In a statement, the mayor said ministers should help Londoners by increasing funding to the immigration sector and cutting its "extortionate" fees.

"Many of the Windrush generation and their families are still struggling to access the advice and support they need, and it is clear that too many Londoners are still being failed by an immigration system that is prohibitively expensive and simply not fit for purpose," he said.

"I'm proud that our funding is helping Londoners of all backgrounds to get the legal advice and support they need, but the government must end its hostile immigration policies now to ensure these Londoners can secure their future in our city."

Mr Khan's demand comes after Home Secretary Priti Patel announced a new working group had been established to "right the wrongs" suffered by the Windrush generation.

Ms Patel said what was most needed now was action and she will chair the new Windrush Cross-Government Working Group with Bishop Derek Webley as part of the government's efforts to address the scandal.

The head of the NHS in England also hailed the "essential contribution" of the Windrush generation to the health service.

NHS chief executive Sir Simon Stevens said the "dedication and service" of staff from the Windrush generation has not always been "recognised, respected or rewarded."

Speaking from Windrush Square in Brixton, Sir Simon said: "Today not only marks an important moment for millions of families across the nation, but also for our health service.

"Many of those who came to this country shortly after the war, on ships such as the Windrush, helped nourish the NHS in its early years, and became an integral part of its success.

"So it's right to take a moment to look back at this contribution with pride, while also confronting the reality that their dedication and service has not always been recognised, respected or rewarded.

"Fast forwarding to today, there is increasing evidence that longstanding inequalities are now being magnified and worsened by the disproportionate impact of Covid-19 on our black, Asian and minority ethnic patients, friends and colleagues.

"So Windrush Day this year has to serve not only as a reminder of our history, but as a catalyst for urgent action to tackle racism and discrimination wherever it is to be found."

Some Windrush campaigners feel not enough has been done to help them or their families out
Some Windrush campaigners feel not enough has been done to help them or their families out. Picture: PA

Prince Charles also highlighted the impact the coronavirus pandemic has had on the black community and expressed his sympathy to those who had lost loved ones.

He paid tribute to the doctors, nurses and others working on the front line and said people of African and Caribbean descent have been an "indispensable part" of the NHS since its beginning.

Charles said: "I know that the black community has been hit particularly hard by this pernicious virus.

"To those who have lost their loved ones in such heartbreaking circumstances, when it has been impossible for them to comfort their relatives in hospital, I can only convey my most profound sympathy.

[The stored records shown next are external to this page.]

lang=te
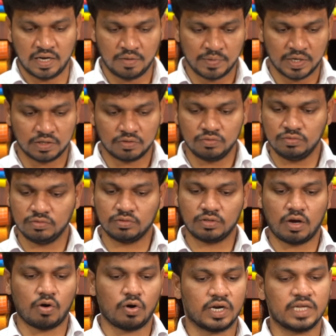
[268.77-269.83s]
అంటే మనకు
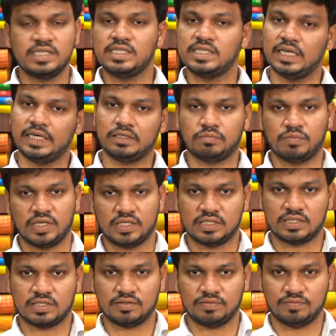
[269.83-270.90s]
కాటన్ సిల్క్
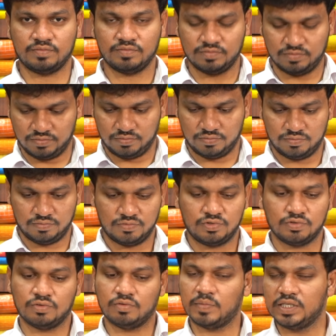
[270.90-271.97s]
మిక్స్
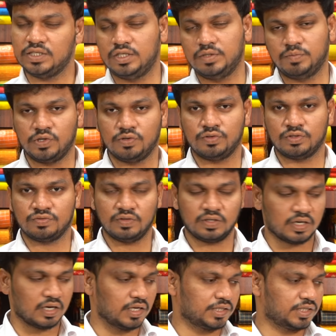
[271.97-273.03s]
సో మంచి బ్యూటిఫుల్
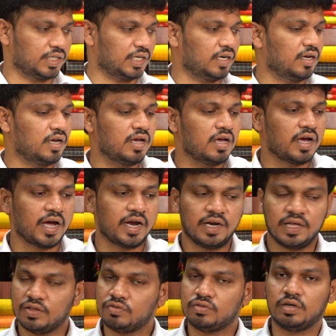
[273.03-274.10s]
కలర్ షేడ్ అండ్
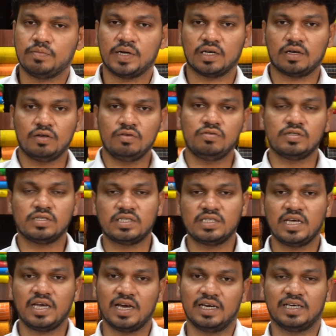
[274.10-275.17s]
ఇది కూడా మనకు
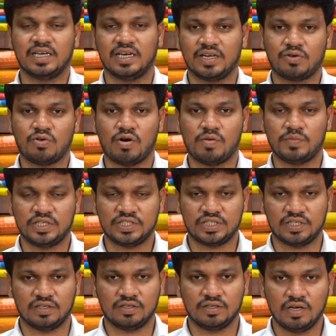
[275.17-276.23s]
సింగిల్ కలర్
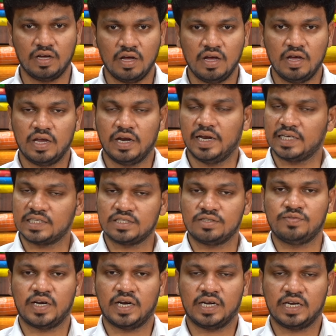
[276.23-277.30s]
కాంబినేషన్ నెక్స్ట్
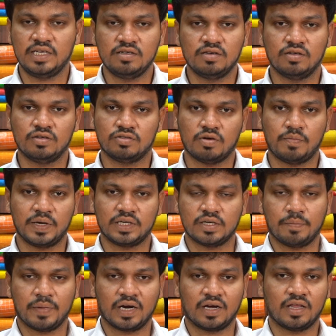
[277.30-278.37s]
వెరైటీ సో మీకు
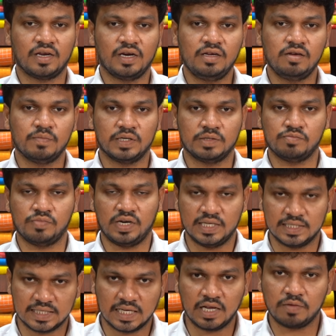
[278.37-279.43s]
చెప్పాను కదండి మనం
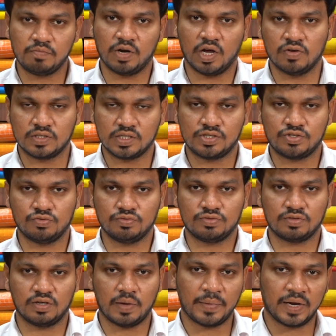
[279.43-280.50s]
డిజైనర్ బ్లౌజెస్
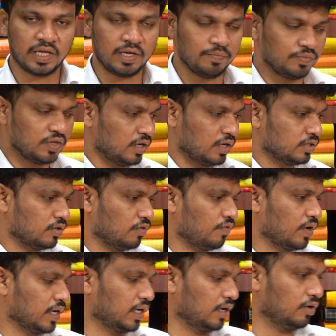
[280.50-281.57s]
చూస్తున్నామని సో
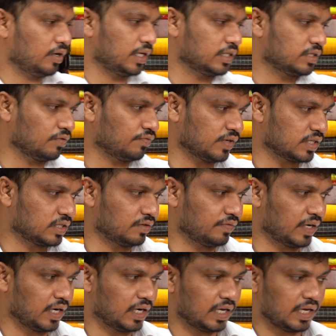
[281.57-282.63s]
వాటిలోని సో ఫస్ట్
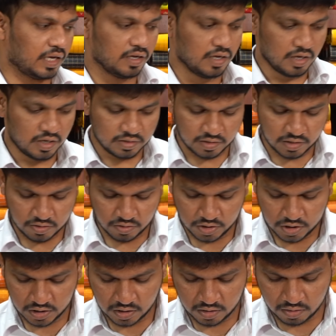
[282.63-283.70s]
వెరైటీ సో ఇది
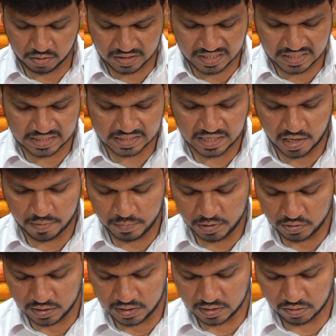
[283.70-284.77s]
కొంచెం డార్క్ స్కై
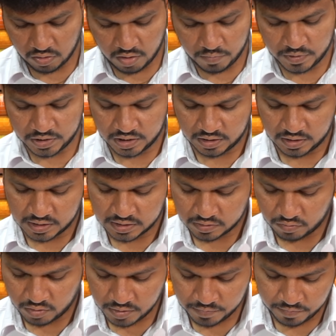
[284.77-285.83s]
బ్లూ కలర్ కాంబినేషన్
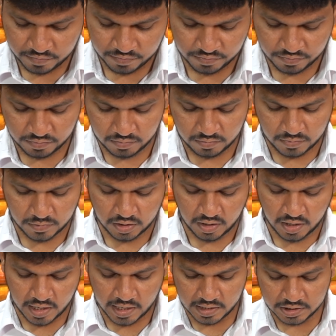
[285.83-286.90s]
తీసుకున్నాం
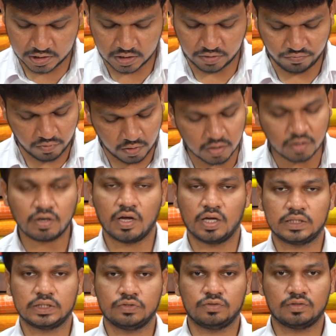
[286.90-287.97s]
అండ్ షిఫాన్
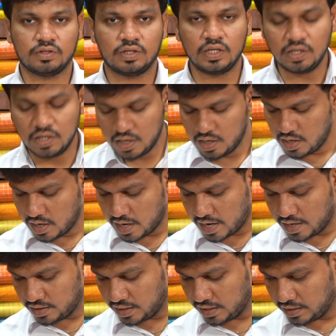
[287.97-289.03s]
క్లాత్ ఉంటుంది
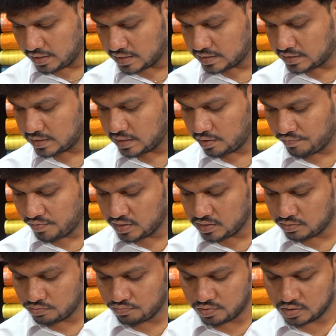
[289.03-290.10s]
అండ్ దీనికి
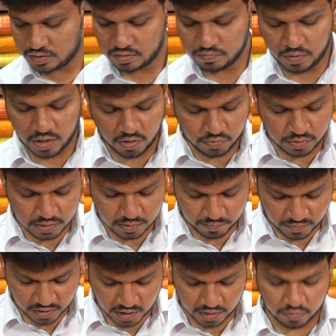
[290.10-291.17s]
సీక్వెన్స్ వర్క్ బ్లౌజ్
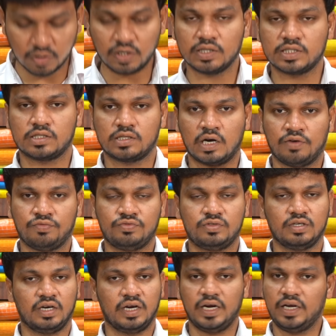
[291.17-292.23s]
అది కూడా సాఫ్ట్
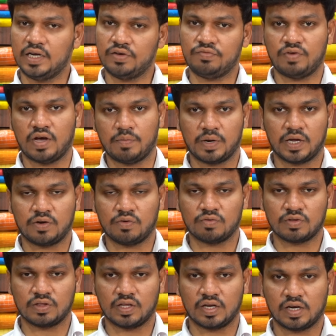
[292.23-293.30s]
నెట్టెడ్ ఫ్యాబ్రిక్
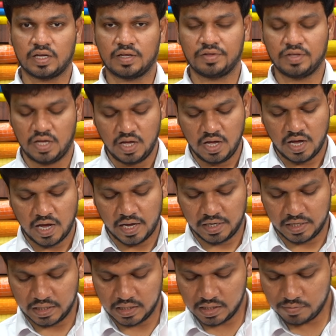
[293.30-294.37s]
ఉంటుందండి
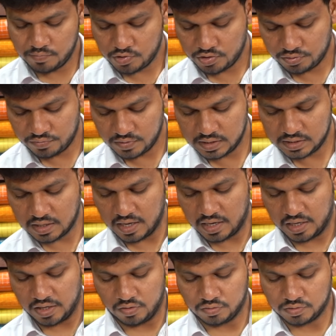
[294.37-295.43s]
అండ్ ఈ బ్యూటిఫుల్
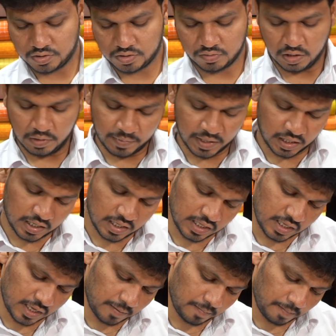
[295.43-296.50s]
శారీ కాస్ట్ కూడా మనకి ఇది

"And to everyone on the front line who has been put under such intense pressure over the last three months and risen heroically to the unprecedented challenge, I want to say, on behalf of all of us, how inordinately proud we are of them and the way they carry out their onerous duties."

The prince quoted the work of Jamaican British poet James Berry, who sailed to the UK in 1949 inspired by the Windrush pioneers.

Charles said: "He never avoided the difficult issues of injustice in history, or in the present, but always sought for mutual understanding.

"His poem Benediction stresses the need for us truly to hear one another, and truly to see, and through so doing to understand."